The Umbrellas - Fairweather Friend
Vintage-inspired jangle pop that lives in a twee neighborhood. I saw them play in late 2021 in Ohio; it was one of my favorite performances of the whole year at an otherwise not-great show. The new album comes out next week and it’s super, super satisfying. It’s an outstanding follow-up to their debut self-titled album, a true Slumberland Records knockout.
Moor Mother - The Great Bailout
I haven’t even heard this one yet. It drops March 8th and I’ve yet to ask for an advance stream. I’m too scared. Moor Mother, Kyle Kidd, Mary Lattimore, Raia Was, Lonnie Holley, Aaron Dilloway, Vijay Iyer and more all on one album…I just know this one is going to hurt me. Maybe you read what I wrote on the last Raia Was LP Captain Obvious; more importantly, you should listen to it. Same goes for everything Kyle Kidd has ever done, like their own solo album and Mourning [A] BLKstar.

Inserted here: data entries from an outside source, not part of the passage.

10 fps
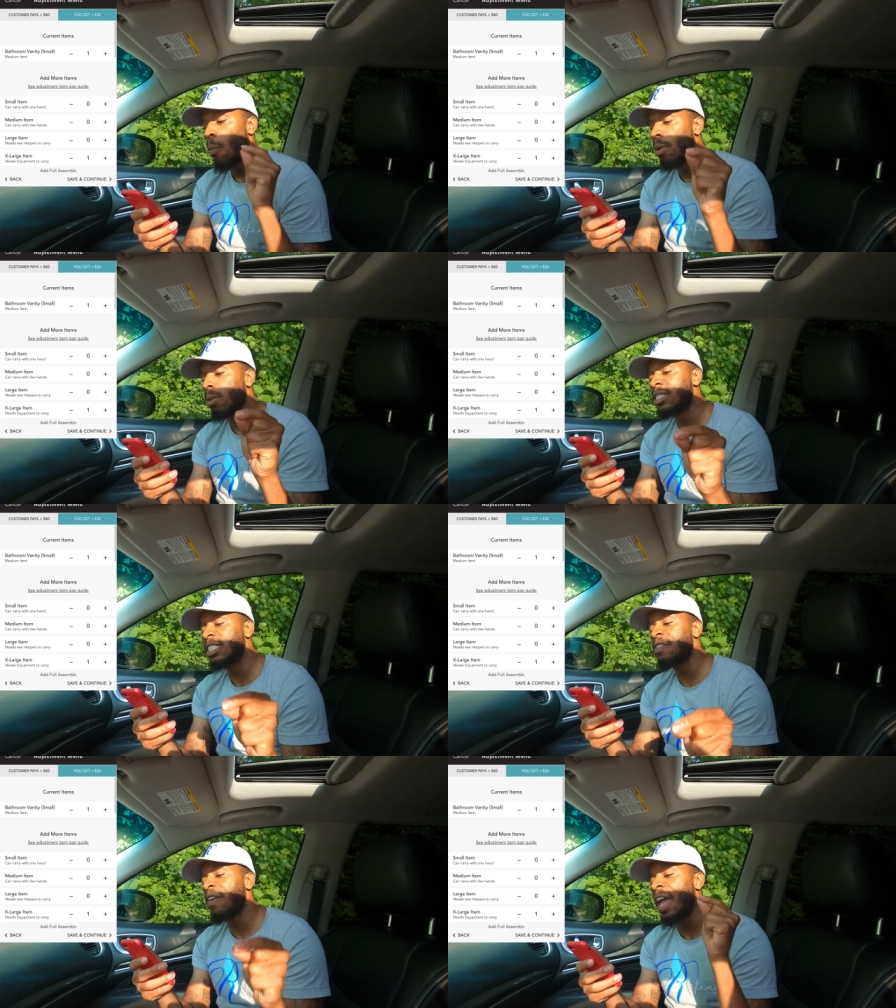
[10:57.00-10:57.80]
We will
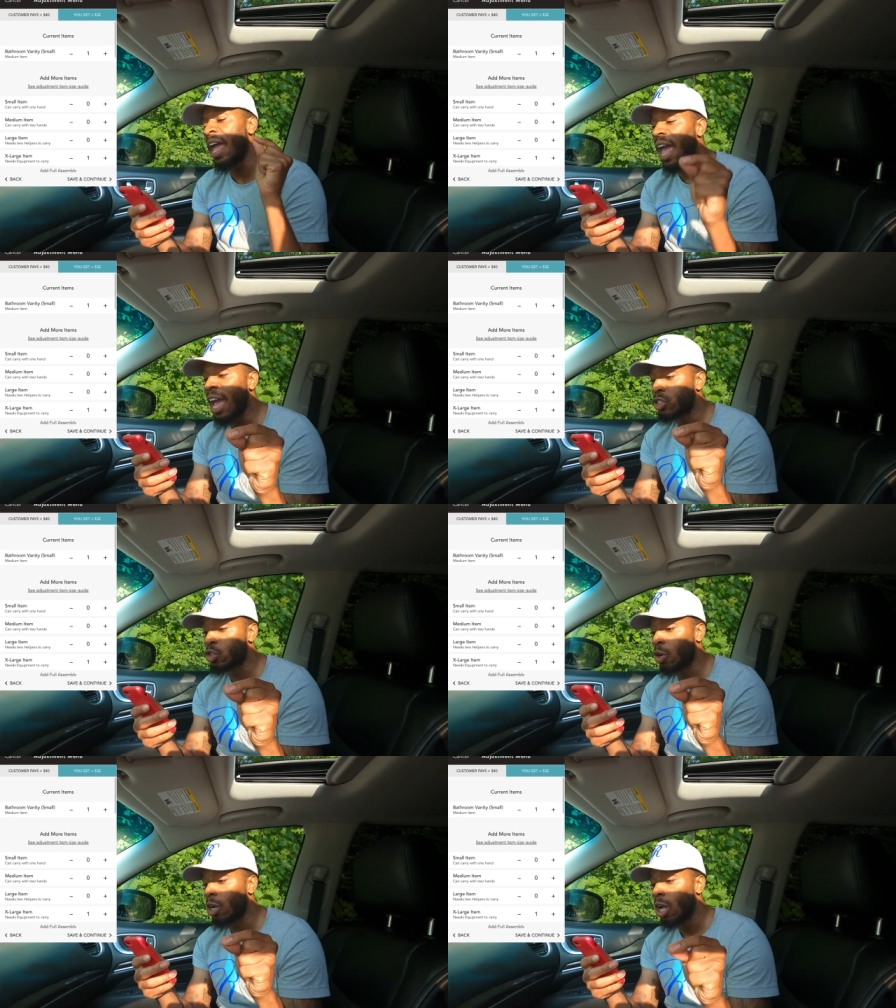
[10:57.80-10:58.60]
receive a
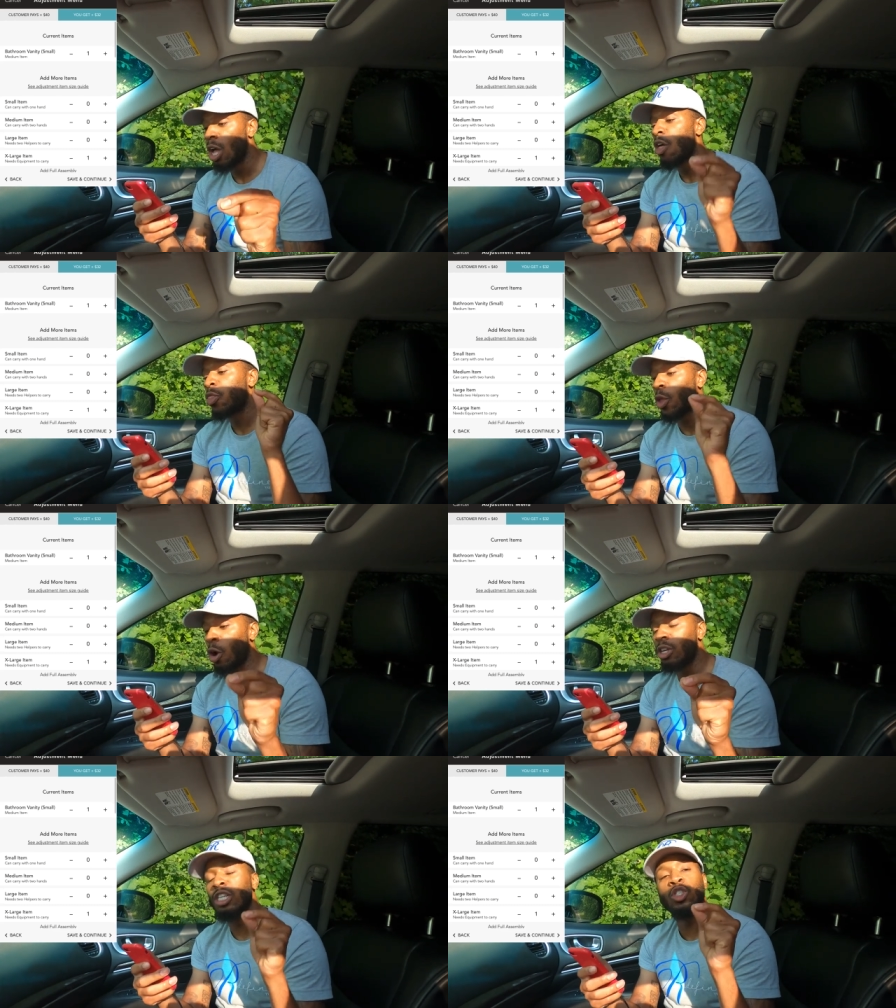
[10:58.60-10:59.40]
extra
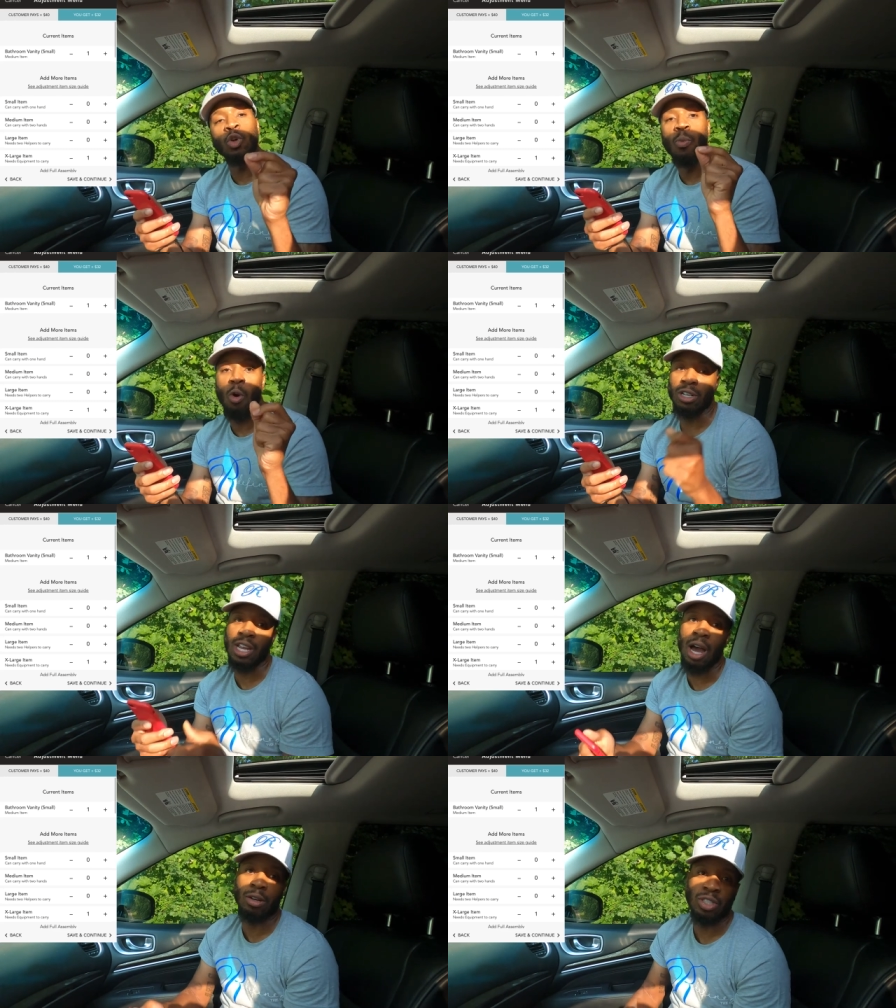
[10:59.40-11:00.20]
32 more
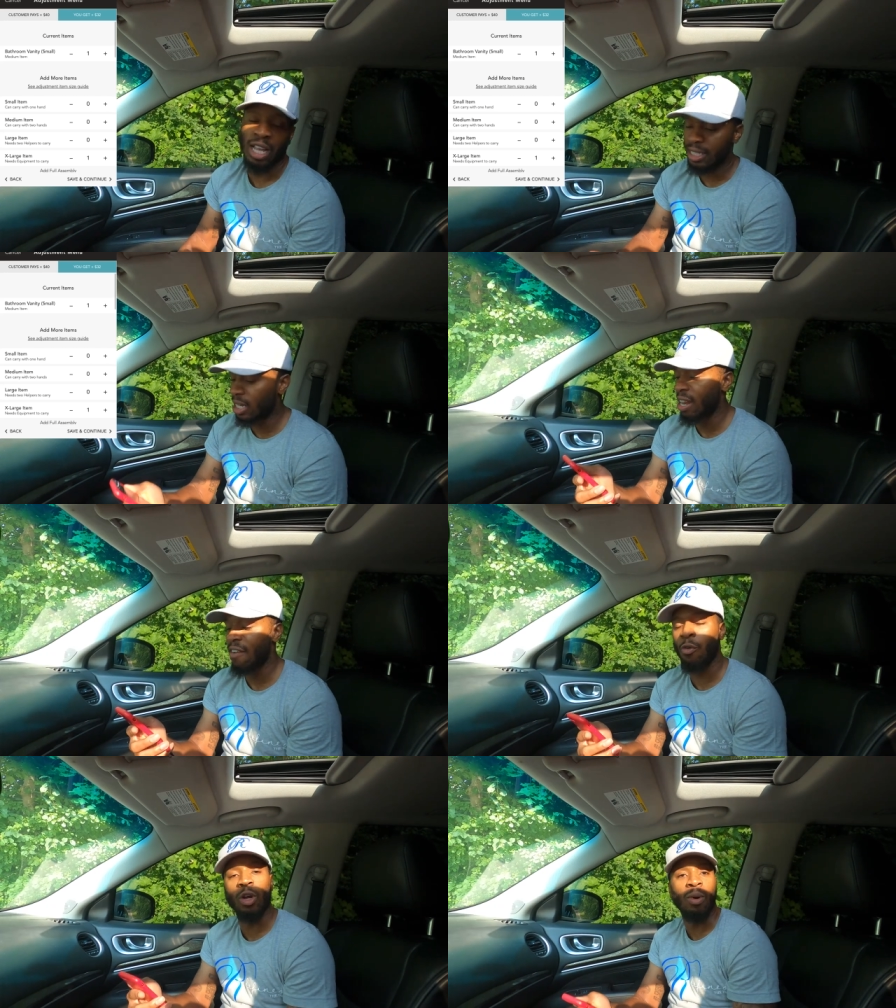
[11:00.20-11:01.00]
dollars instead of
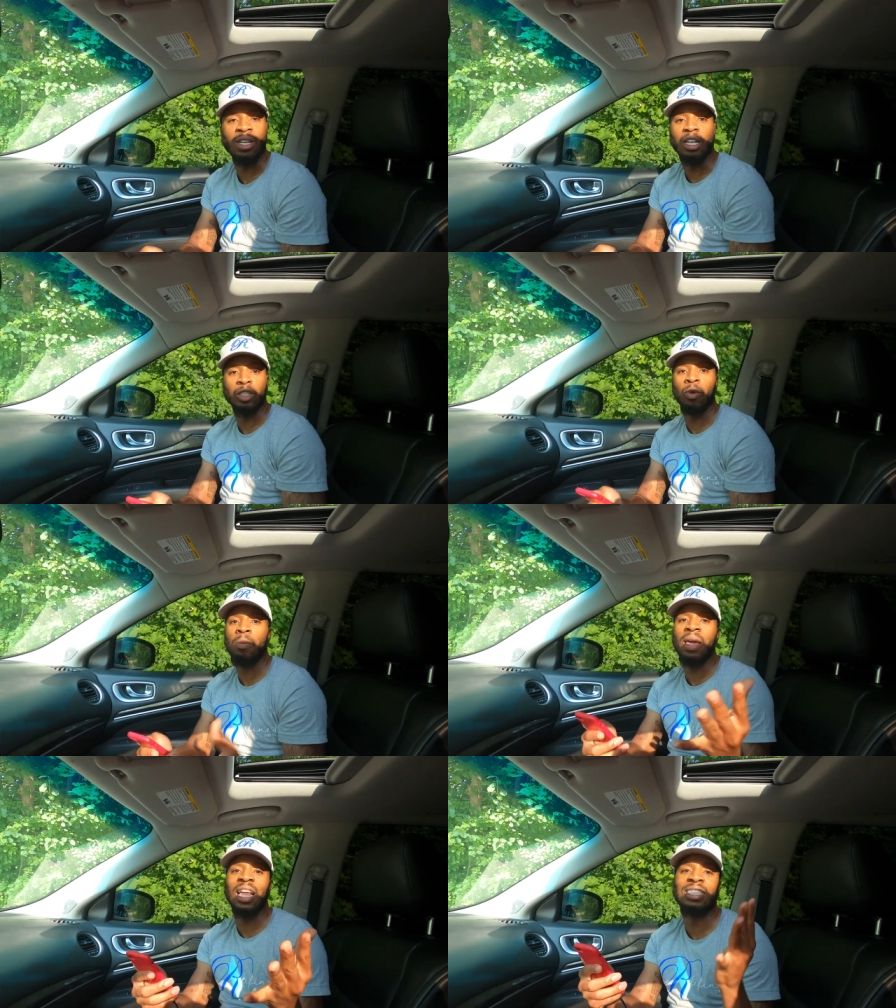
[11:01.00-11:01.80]
that 41 dollars so
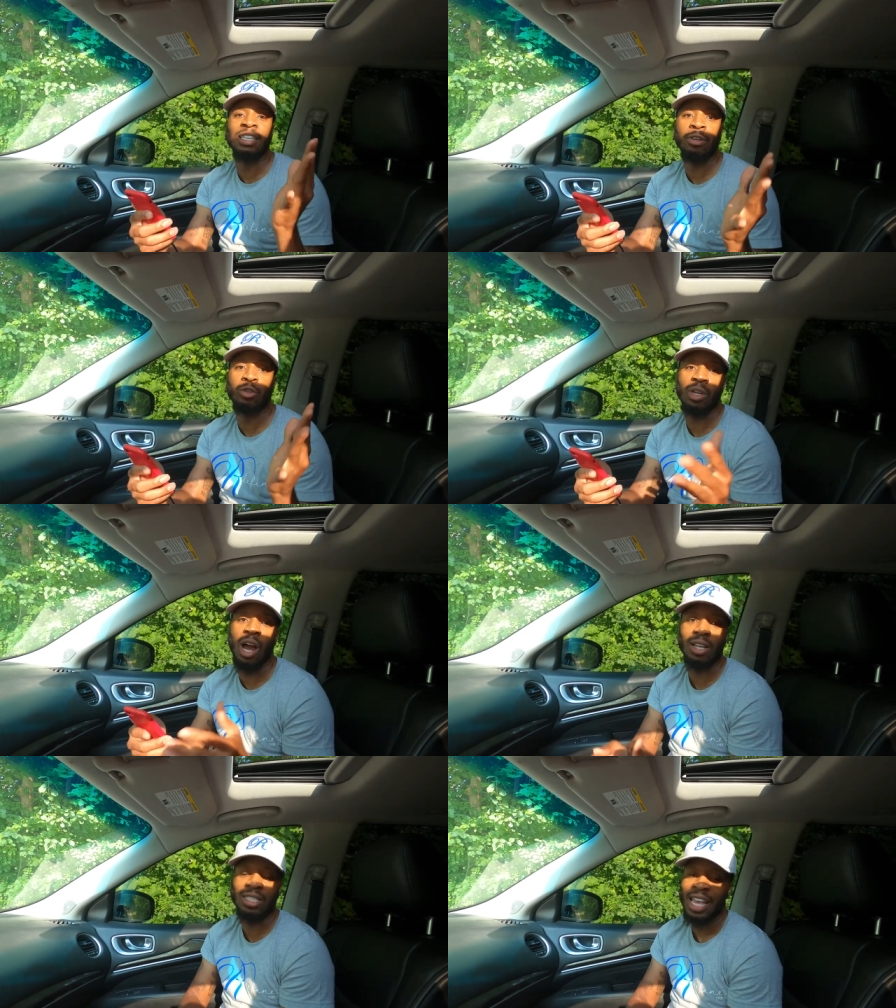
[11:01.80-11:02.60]
you made like 73
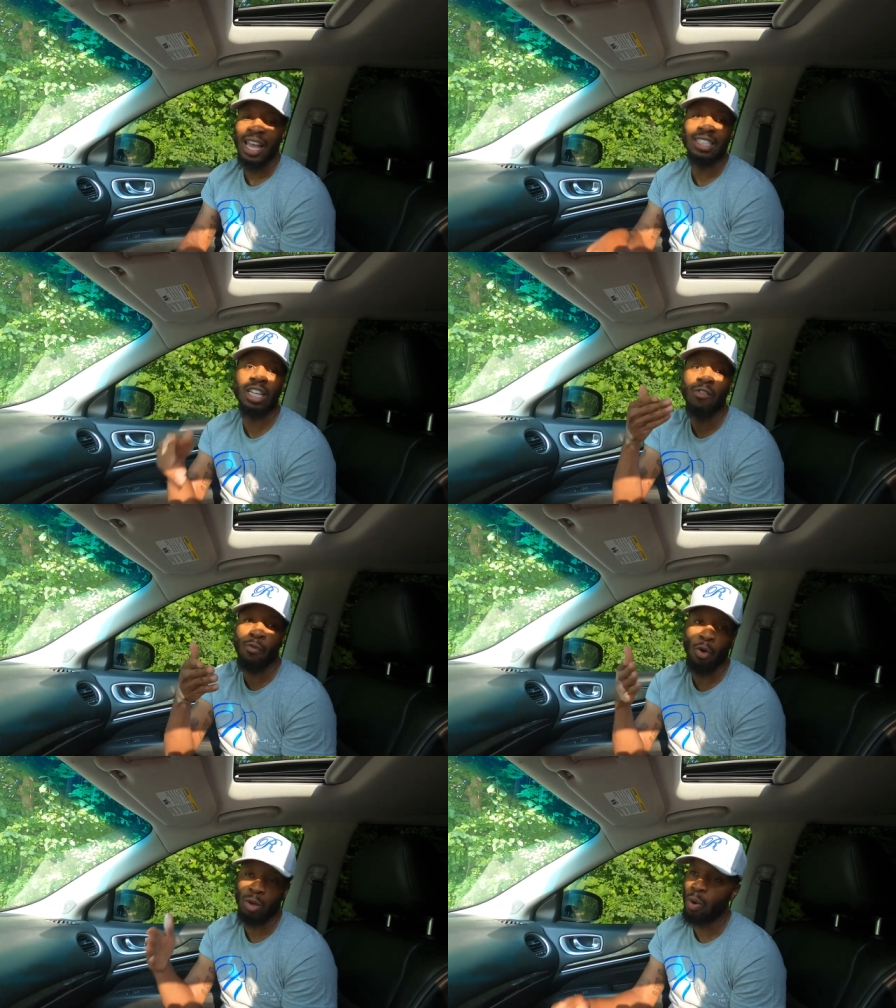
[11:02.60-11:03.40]
dollars instead of
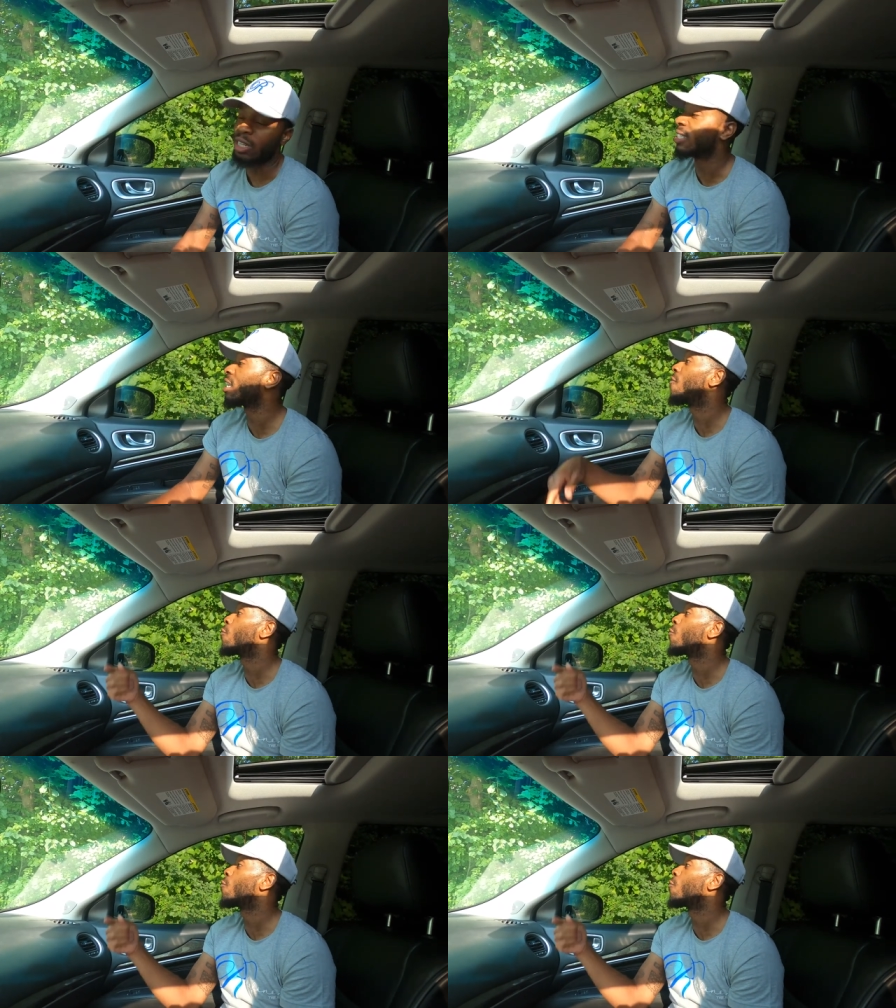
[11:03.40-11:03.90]
41 instead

There’s a nonzero chance that, if you’re reading this, you were really into ML Buch’s 2023 album Suntub, are excited for Erika de Casier’s next album, or are otherwise charmed by Smerz. There’s something going on in Scandinavian alt-pop that has acts all over the world calling in help to get that special something. London-based Copenhagen-originating Astrid Sonne has built a name for herself as the experimental violist of this bunch, and her upcoming album Great Doubt is totally, totally sick. “Do you wanna” is already one of my favorite songs of the year and I have no reason to believe it won’t be come December.
Gerycz/Powers/Rolin - Activator
Cleveland experimental is a very special kind of experimental, to me, and not just because I lived there for over 20 years. This trio — Jayson Gerycz, Jen Powers, Matthew Rolin — is one of the finest sets of instrumental collaborators this side of the Mississippi. Partially improvised and partially structured, Activator sees the bursts of drumming and swells of dulcimer reach new corners of beauty I hadn’t yet seen myself. This album is already out; let it wash over you.
Many know Dear Life Records for helping to break out MJ Lenderman and Florry to wider audiences. There’s little doubt that the rock, country, and other lyric-driven records that Dear Life puts out have a special appeal to the Heads out there. I really, really like to go to Dear Life Records for all kinds of instrumental music, too. In Armbruster, the sound art project of Troy, NY-based Connor Armbruster, they have something extremely special in Can I Sit Here. The composer distorted the shit out of his electric violin to create a sound panoply that sounds somewhere between drone metal and gentle ambient, weighty but not enraging, cathartic but not bloody. It is a warm, messy album written in the wake of death, and it feels like it. It feels contemplative and mournful. It feels, of course, reflective. It feels unbelievable.
Music exists. That’s what I’m choosing to believe, now and for however long it continues to do so.